Data

pyepo.data contains synthetic data generator and a dataset class optDataset to wrap data samples.

For more information and details about the Dataset, please see the 02 Optimization Dataset

Data Generator

pyepo.data includes synthetic datasets for three of the most classic optimization problems: the shortest path problem, the multi-dimensional knapsack problem, the traveling salesperson problem, and portfolio optimization.

The synthetic datasets include features \(\mathbf{x}\) and cost coefficients \(\mathbf{c}\). The feature vector \(\mathbf{x}_i \in \mathbb{R}^p\) follows a standard multivariate Gaussian distribution \(\mathcal{N}(0, \mathbf{I})\), and the corresponding cost \(\mathbf{c}_i \in \mathbb{R}^d\) comes from a polynomial function \(f(\mathbf{x}_i)\) multiplicated with a random noise \(\mathbf{\epsilon}_i \sim U(1-\bar{\epsilon}, 1+\bar{\epsilon})\). In general, there are several parameters that users can control:

  • num_data (\(n\)): data size

  • num_features (\(p\)): feature dimension of costs \(\mathbf{c}\)

  • deg (\(deg\)): polynomial degree of function \(f(\mathbf{x}_i)\)

  • noise_width (\(\bar{\epsilon}\)): noise half-width of \(\mathbf{\epsilon}\)

  • seed: random state seed to generate data

Shortest Path

For the shortest path, a random matrix \(\mathcal{B} \in \mathbb{R}^{d \times p}\) which follows Bernoulli distribution with probability \(0.5\), encode the features \(x_i\). The cost of objective function \(c_{ij}\) is generated from \(c_i^j = [\frac{1}{{3.5}^{deg}} (\frac{1}{\sqrt{p}}(\mathcal{B} \mathbf{x}_i)_j + 3)^{deg} + 1] \cdot \epsilon_i^j\).

pyepo.data.shortestpath.genData(num_data, num_features, grid, deg=1, noise_width=0, seed=135)

A function to generate synthetic data and features for shortest path

Parameters:
  • num_data (int) – number of data points

  • num_features (int) – dimension of features

  • grid (int, int) – size of grid network

  • deg (int) – data polynomial degree

  • noise_width (float) – half witdth of data random noise

  • seed (int) – random seed

Returns:

data features (np.ndarray), costs (np.ndarray)

Return type:

tuple

The following code is to generate data for the shortest path on the grid network:

import pyepo

num_data = 1000 # number of data
num_feat = 5 # size of feature
grid = (5,5) # grid size
x, c = pyepo.data.shortestpath.genData(num_data, num_feat, grid, deg=4, noise_width=0, seed=135)

Knapsack

Because we assume that the uncertain coefficients exist only on the objective function, the weights of items are fixed throughout the data. We define the number of items as \(m\) and the dimension of resources is \(k\). The weights \(\mathcal{W} \in \mathbb{R}^{k \times m}\) are sampled from \(3\) to \(8\) with a precision of \(1\) decimal place. With the same \(\mathcal{B}\), cost \(c_{ij}\) is calculated from \(c_i^j = \lceil [\frac{5}{{3.5}^{deg}} (\frac{1}{\sqrt{p}}(\mathcal{B} \mathbf{x}_i)_j + 3)^{deg} + 1] \cdot \epsilon_i^j \rceil\).

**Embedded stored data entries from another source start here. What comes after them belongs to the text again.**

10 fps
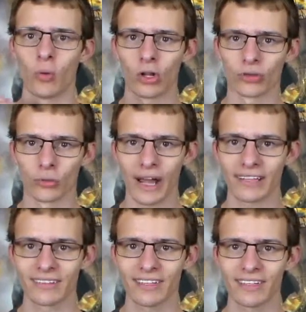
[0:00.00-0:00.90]
well
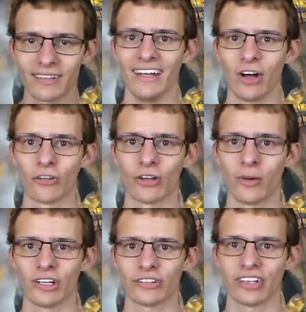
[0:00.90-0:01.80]
directed, and also
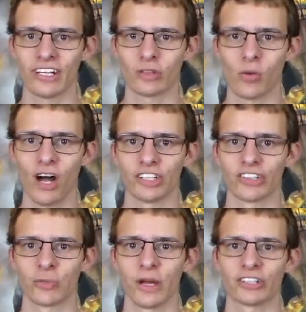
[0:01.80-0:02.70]
entertaining to watch,
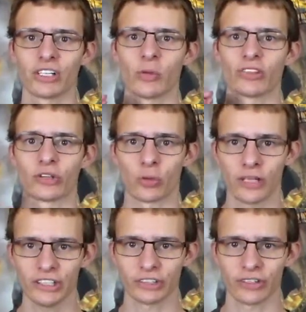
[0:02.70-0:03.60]
especially with the
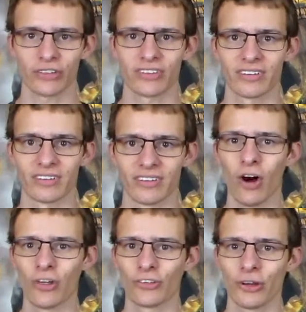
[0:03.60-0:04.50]
creatures. And
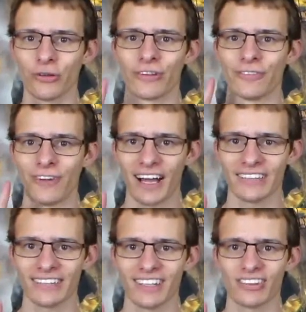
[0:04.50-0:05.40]
also the
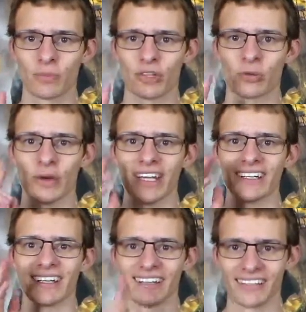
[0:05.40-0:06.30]
fight scenes
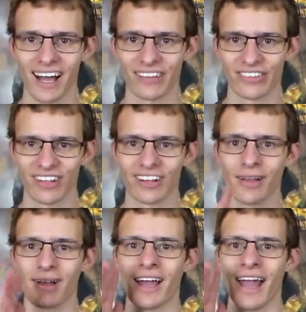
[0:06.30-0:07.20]
between
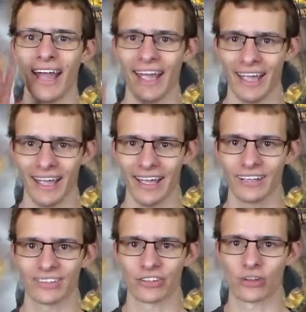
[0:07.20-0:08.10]
Godzilla
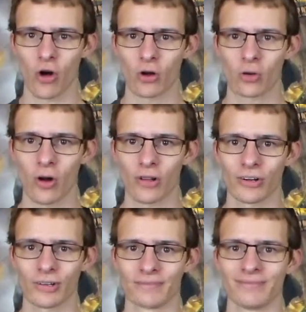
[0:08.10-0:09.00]
and the
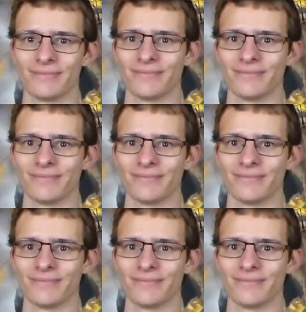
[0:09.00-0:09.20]
SkullcrawlerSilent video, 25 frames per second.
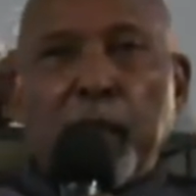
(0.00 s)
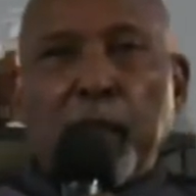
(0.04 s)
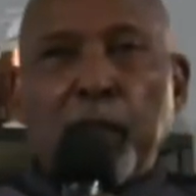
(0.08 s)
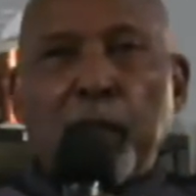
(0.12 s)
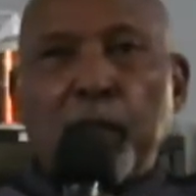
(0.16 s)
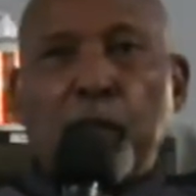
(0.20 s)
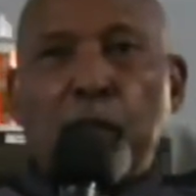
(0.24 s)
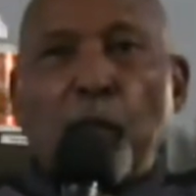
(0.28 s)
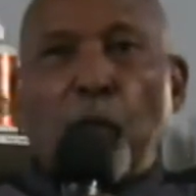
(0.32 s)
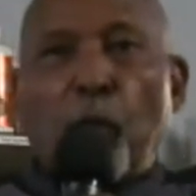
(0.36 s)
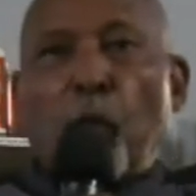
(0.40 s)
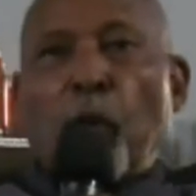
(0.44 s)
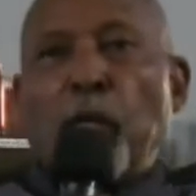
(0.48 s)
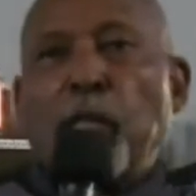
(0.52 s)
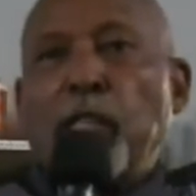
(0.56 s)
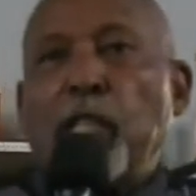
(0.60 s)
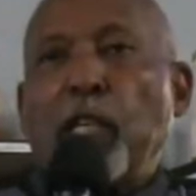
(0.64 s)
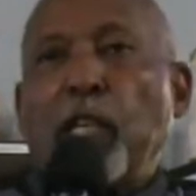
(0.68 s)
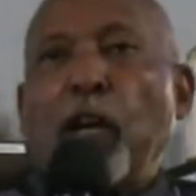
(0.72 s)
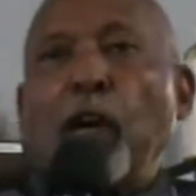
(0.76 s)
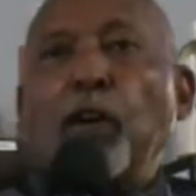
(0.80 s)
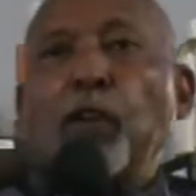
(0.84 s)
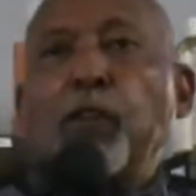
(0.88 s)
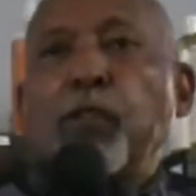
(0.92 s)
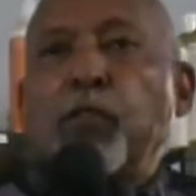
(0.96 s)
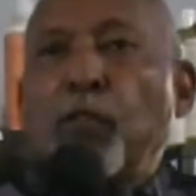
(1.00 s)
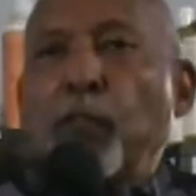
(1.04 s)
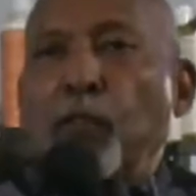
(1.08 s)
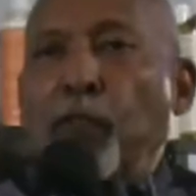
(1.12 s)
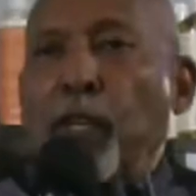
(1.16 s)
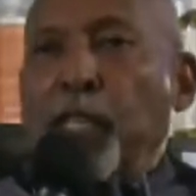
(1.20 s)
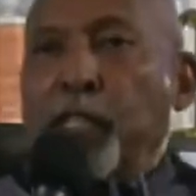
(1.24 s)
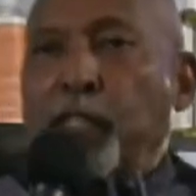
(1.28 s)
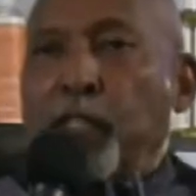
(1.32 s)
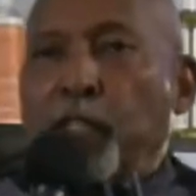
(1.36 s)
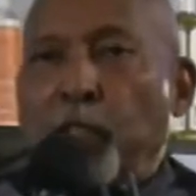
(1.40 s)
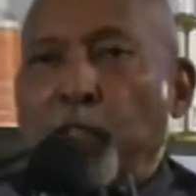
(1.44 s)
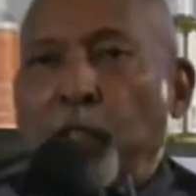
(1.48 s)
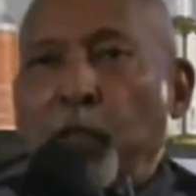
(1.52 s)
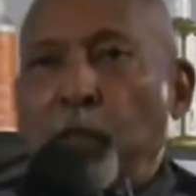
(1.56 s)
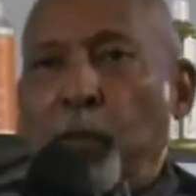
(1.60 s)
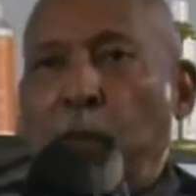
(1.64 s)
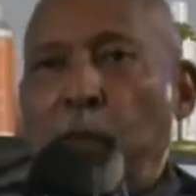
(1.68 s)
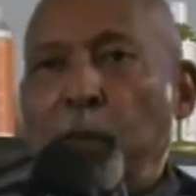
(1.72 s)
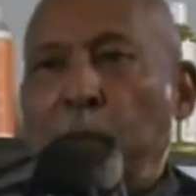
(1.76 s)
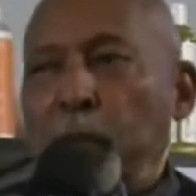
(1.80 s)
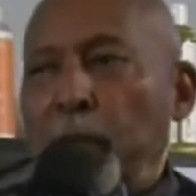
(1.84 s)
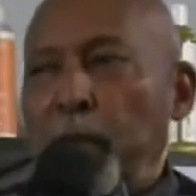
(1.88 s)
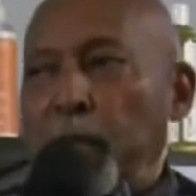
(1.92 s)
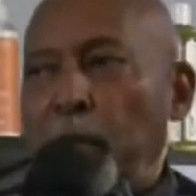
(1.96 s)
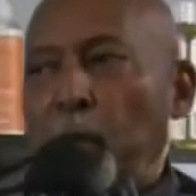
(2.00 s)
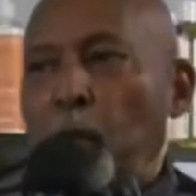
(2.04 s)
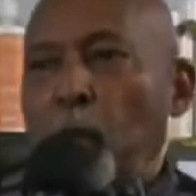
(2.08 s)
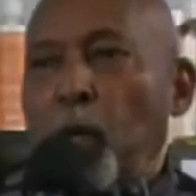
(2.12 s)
So what cultivates a human being?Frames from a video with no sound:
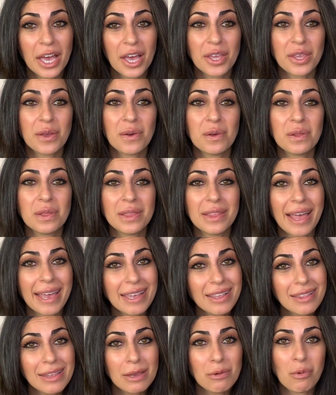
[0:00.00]
You'll
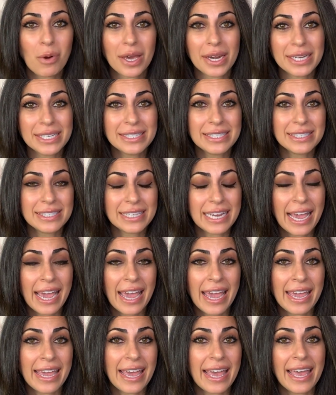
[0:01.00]
likely want to
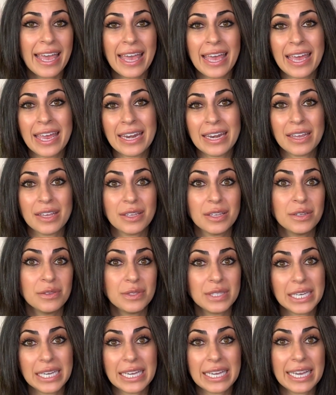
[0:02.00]
stay in
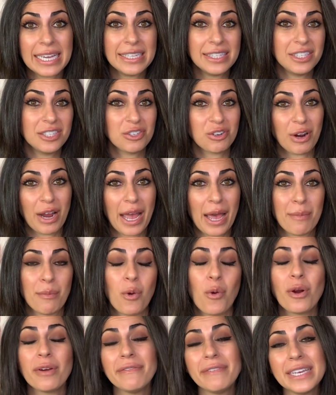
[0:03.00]
using
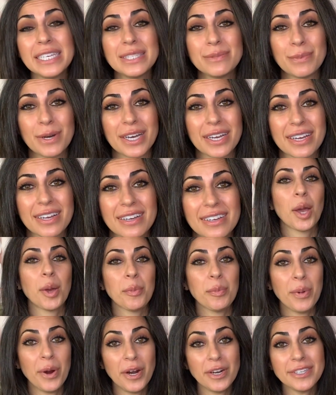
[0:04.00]
Instagram or Facebook.
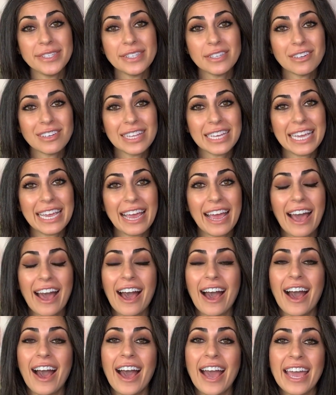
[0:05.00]
Personally,
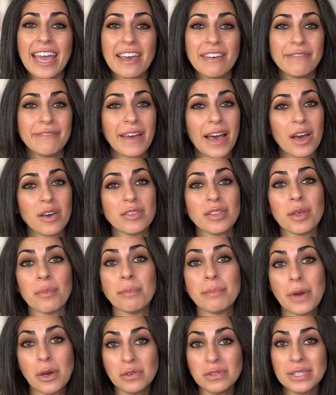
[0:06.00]
I have found the
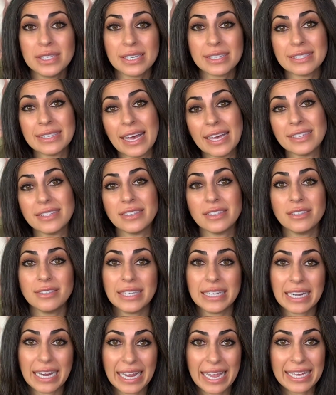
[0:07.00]
most success
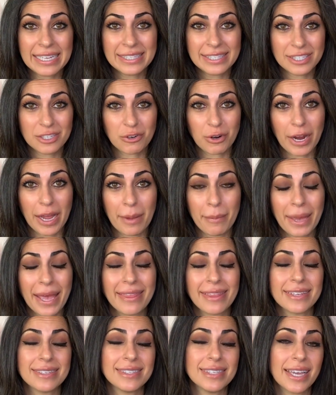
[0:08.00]
using Instagram
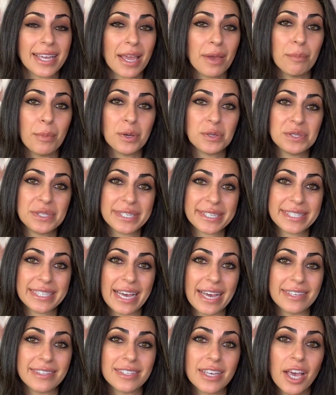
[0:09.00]
and the second most
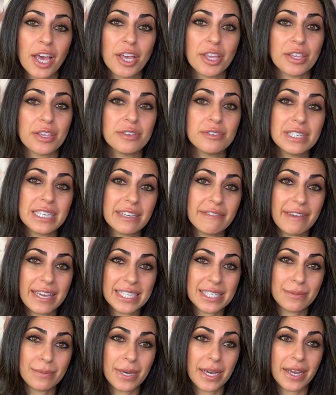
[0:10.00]
success using
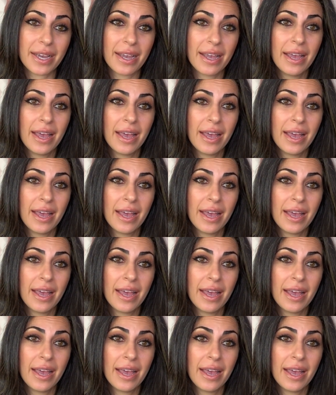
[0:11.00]
Facebook.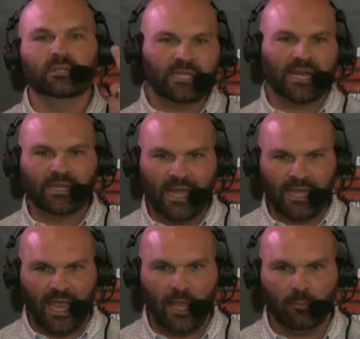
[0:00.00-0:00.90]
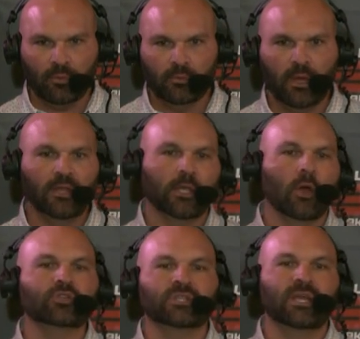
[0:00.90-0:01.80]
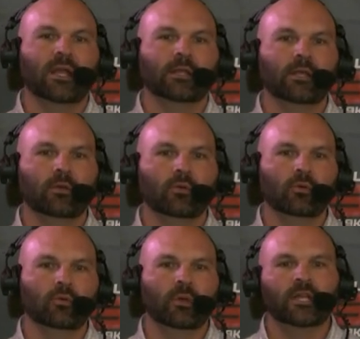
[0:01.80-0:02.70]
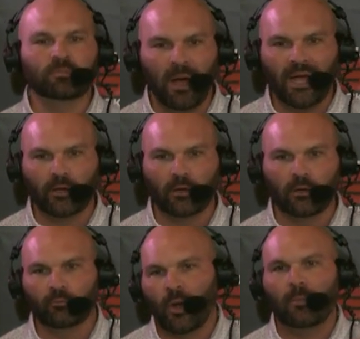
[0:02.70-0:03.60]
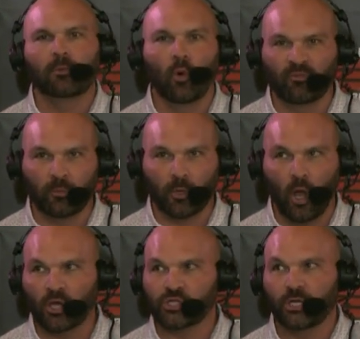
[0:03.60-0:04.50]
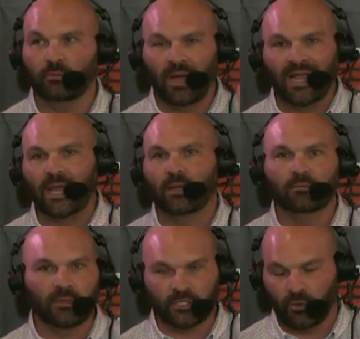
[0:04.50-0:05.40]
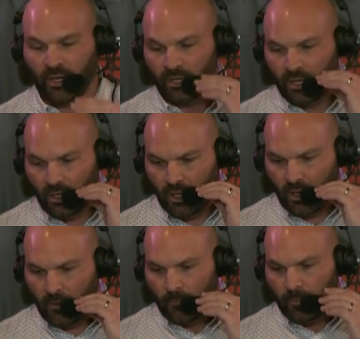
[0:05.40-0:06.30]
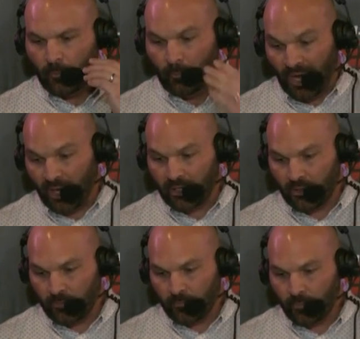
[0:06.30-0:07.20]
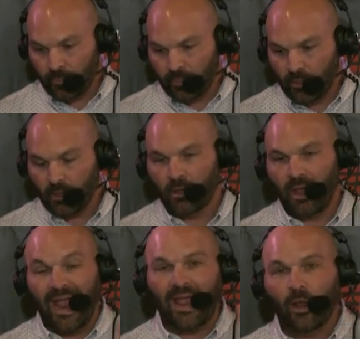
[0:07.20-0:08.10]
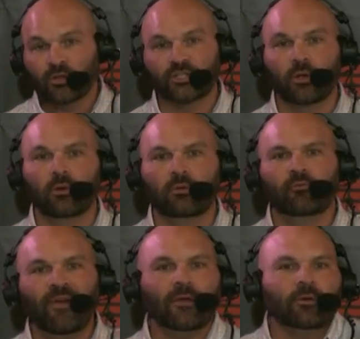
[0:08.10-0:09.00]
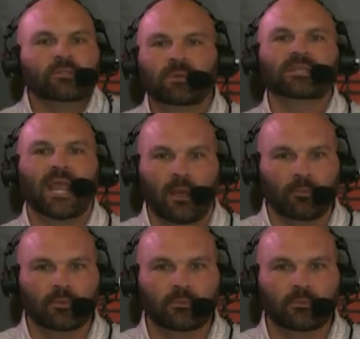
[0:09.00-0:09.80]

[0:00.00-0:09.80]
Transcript: the second day of camp and the coach is telling you it's minor, probably more of a precaution. I get it. That's great. But, and also, veterans miss camp.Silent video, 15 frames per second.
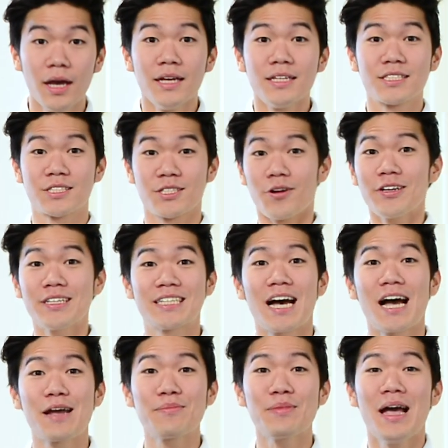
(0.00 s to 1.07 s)
Story
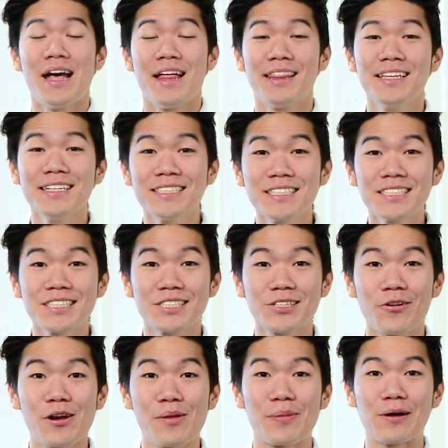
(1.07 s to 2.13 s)
time. This is a
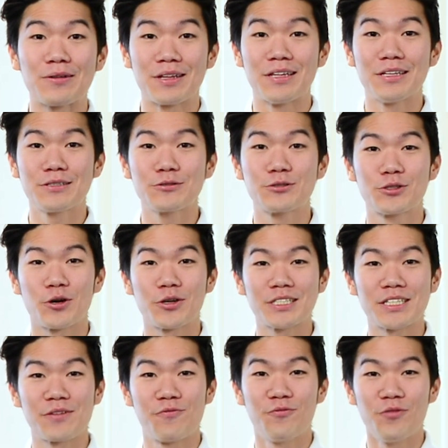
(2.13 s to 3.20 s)
story about little
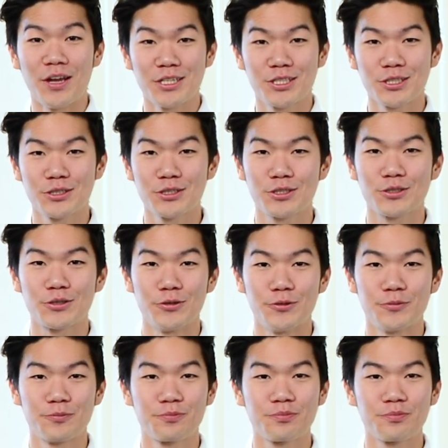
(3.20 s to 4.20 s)
Johnny's adventure to school.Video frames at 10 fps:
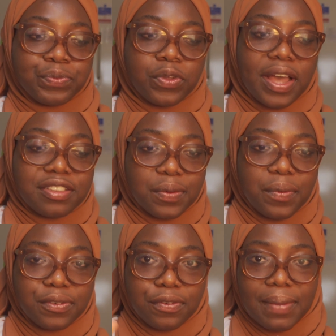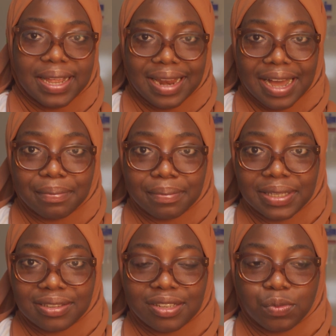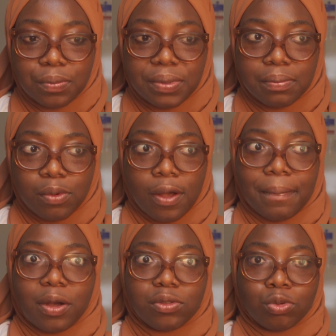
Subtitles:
whereas the one for my lab meeting will be more about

pyepo.data.knapsack.genData(num_data, num_features, num_items, dim=1, deg=1, noise_width=0, seed=135)

A function to generate synthetic data and features for knapsack

Parameters:
  • num_data (int) – number of data points

  • num_features (int) – dimension of features

  • num_items (int) – number of items

  • dim (int) – dimension of multi-dimensional knapsack

  • deg (int) – data polynomial degree

  • noise_width (float) – half witdth of data random noise

  • seed (int) – random state seed

Returns:

weights of items (np.ndarray), data features (np.ndarray), costs (np.ndarray)

Return type:

tuple

The following code is to generate data for the 3d-knapsack:

import pyepo

num_data = 1000 # number of data
num_feat = 5 # size of feature
num_item = 32 # number of items
dim = 3 # dimension of knapsack
weights, x, c = pyepo.data.knapsack.genData(num_data, num_feat, num_item, dim, deg=4, noise_width=0, seed=135)

Traveling Salesperson

The distance consists of two parts: one comes from Euclidean distance, the other derived from feature encoding. For Euclidean distance, we create coordinates from the mixture of Gaussian distribution \(\mathcal{N}(0, I)\) and uniform distribution \(\textbf{U}(-2, 2)\). For feature encoding, it is \(\frac{1}{{3}^{deg - 1}} (\frac{1}{\sqrt{p}} (\mathcal{B} x_i)_j + 3)^{deg} \cdot \epsilon_i\), where the elements of \(\mathcal{B}\) come from the multiplication of Bernoulli \(\textbf{B}(0.5)\) and uniform \(\textbf{U}(-2, 2)\).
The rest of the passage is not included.